> **What needs to be done**: Output each record below exactly, leaving any picture out of the copy.

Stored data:

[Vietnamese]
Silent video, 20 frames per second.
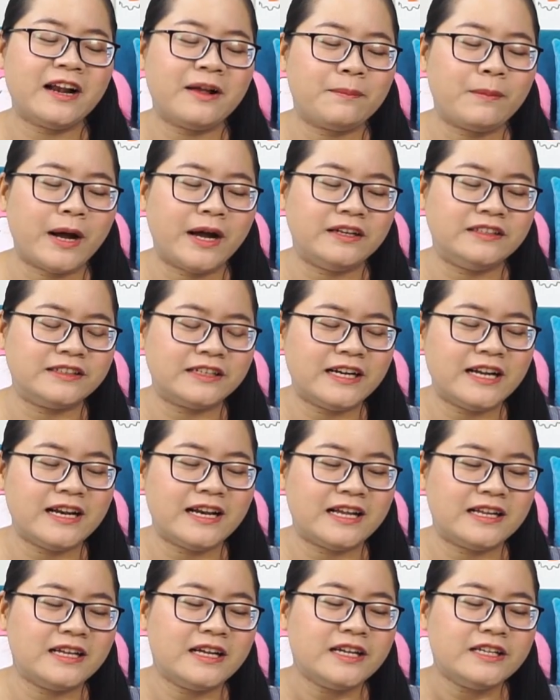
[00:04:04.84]
là bệnh cho nên
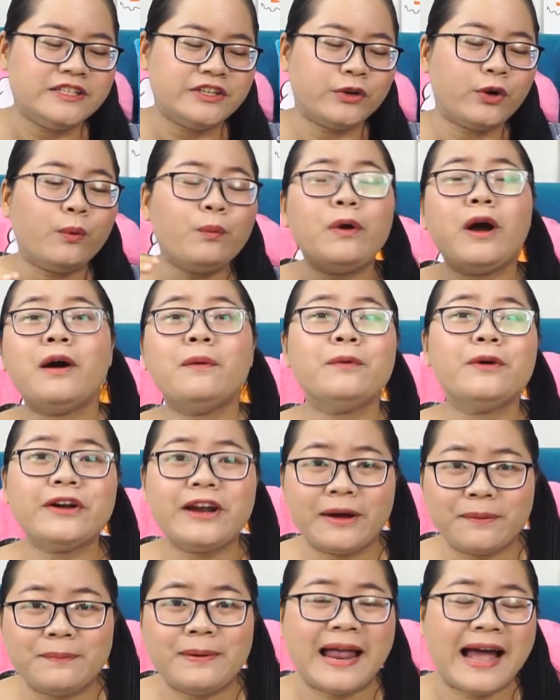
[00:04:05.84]
là chị cũng không có
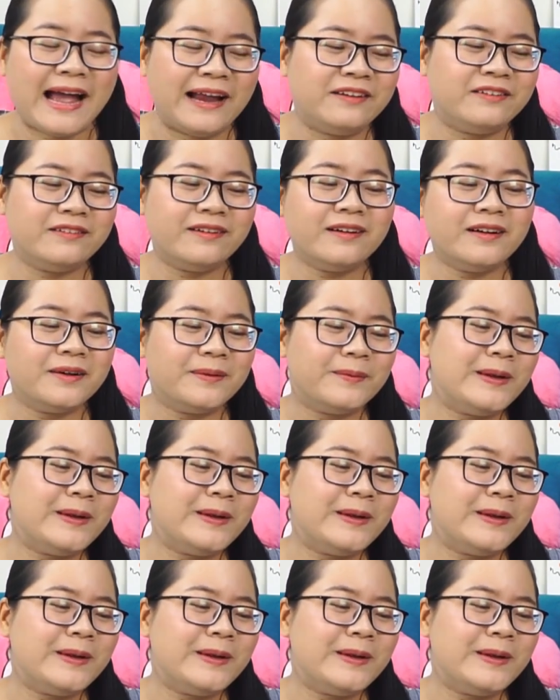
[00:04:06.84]
đọc lại nữa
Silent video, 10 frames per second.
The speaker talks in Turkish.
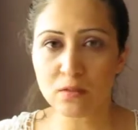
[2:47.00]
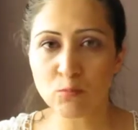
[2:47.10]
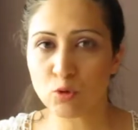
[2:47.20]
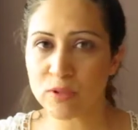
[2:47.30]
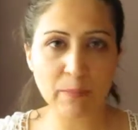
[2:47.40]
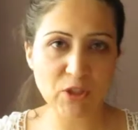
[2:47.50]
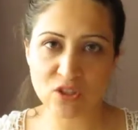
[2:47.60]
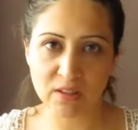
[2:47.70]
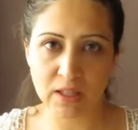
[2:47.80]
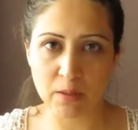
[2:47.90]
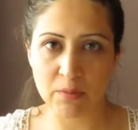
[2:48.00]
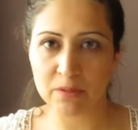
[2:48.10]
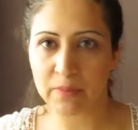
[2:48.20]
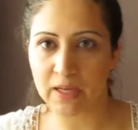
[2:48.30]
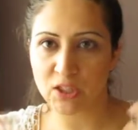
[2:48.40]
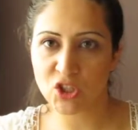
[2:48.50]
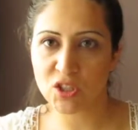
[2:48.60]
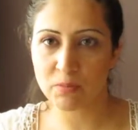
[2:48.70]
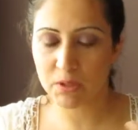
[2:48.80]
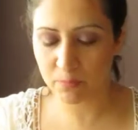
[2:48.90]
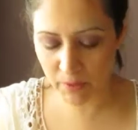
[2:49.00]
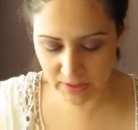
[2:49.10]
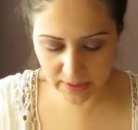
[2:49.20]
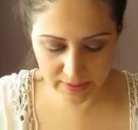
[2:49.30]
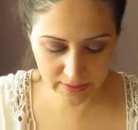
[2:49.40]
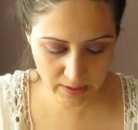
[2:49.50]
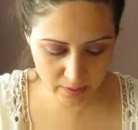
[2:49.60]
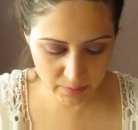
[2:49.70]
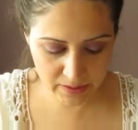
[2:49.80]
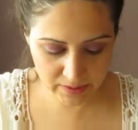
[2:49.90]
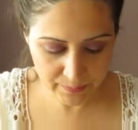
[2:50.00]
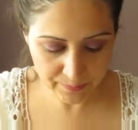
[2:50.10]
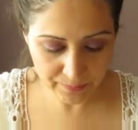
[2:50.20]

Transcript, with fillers: bunu tek başına da giyebilirim. Yani içine bir body ile de giyebilirim.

> **Exercise response**:
[Vietnamese]
Silent video, 20 frames per second.
[00:04:04.84]
là bệnh cho nên
[00:04:05.84]
là chị cũng không có
[00:04:06.84]
đọc lại nữa
Silent video, 10 frames per second.
The speaker talks in Turkish.
[2:47.00]
[2:47.10]
[2:47.20]
[2:47.30]
[2:47.40]
[2:47.50]
[2:47.60]
[2:47.70]
[2:47.80]
[2:47.90]
[2:48.00]
[2:48.10]
[2:48.20]
[2:48.30]
[2:48.40]
[2:48.50]
[2:48.60]
[2:48.70]
[2:48.80]
[2:48.90]
[2:49.00]
[2:49.10]
[2:49.20]
[2:49.30]
[2:49.40]
[2:49.50]
[2:49.60]
[2:49.70]
[2:49.80]
[2:49.90]
[2:50.00]
[2:50.10]
[2:50.20]

Transcript, with fillers: bunu tek başına da giyebilirim. Yani içine bir body ile de giyebilirim.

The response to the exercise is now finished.